I also have a lot of music from games I’ve never played and after listening to them for so long, I feel as if I know the games without having played them. For example, I’ve played Secret of Mana (Seiken Densetsu 2) and listen to all its music and remember the parts I played and it’s great. I also have the soundtrack to Seiken Densetsu 3, never released in the USA, and the music is similar in a way, but very different. And through the music I get a very good sense of the kind of game that it is.

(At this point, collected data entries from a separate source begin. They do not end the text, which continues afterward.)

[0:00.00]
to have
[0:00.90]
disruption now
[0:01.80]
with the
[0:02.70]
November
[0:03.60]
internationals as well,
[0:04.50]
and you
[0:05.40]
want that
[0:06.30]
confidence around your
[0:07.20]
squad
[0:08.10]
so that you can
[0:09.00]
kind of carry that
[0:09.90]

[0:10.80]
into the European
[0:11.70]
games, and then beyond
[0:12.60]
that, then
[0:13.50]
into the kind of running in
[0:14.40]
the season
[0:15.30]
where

Remixes take game music to a whole new level. The Zelda, Super Mario, Final Fantasy and Chrono Trigger series have some of the most remixed songs. The styles these songs are remixed in vary from 70′s disco to jazz to orchestral to just plain crazy and creative. Best of all, you can get most game remixes for free from OCREMIX.ORG. Remixers have gotten so good at remaking these songs that they also create their own originals and recently have been scoring the soundtracks to new games such as Super Street Fighter 2 Turbo HD. The industry is waking up to a whole new world of talent – game music remixers. Back in 2005 when I started working on my MMO, I wanted to have remixers as composers for my game. Quinn Fox has already delivered some great stuff.
Illinois Afterglow – Quinn Fox
It’s true, game music doesn’t sound like anything you would hear on the radio or MTV and most people don’t recognize it when they hear it. They think it’s electronic music usually. But it’s not – it’s a special musical form that not only sounds great, but helps you to remember.
I like remembering.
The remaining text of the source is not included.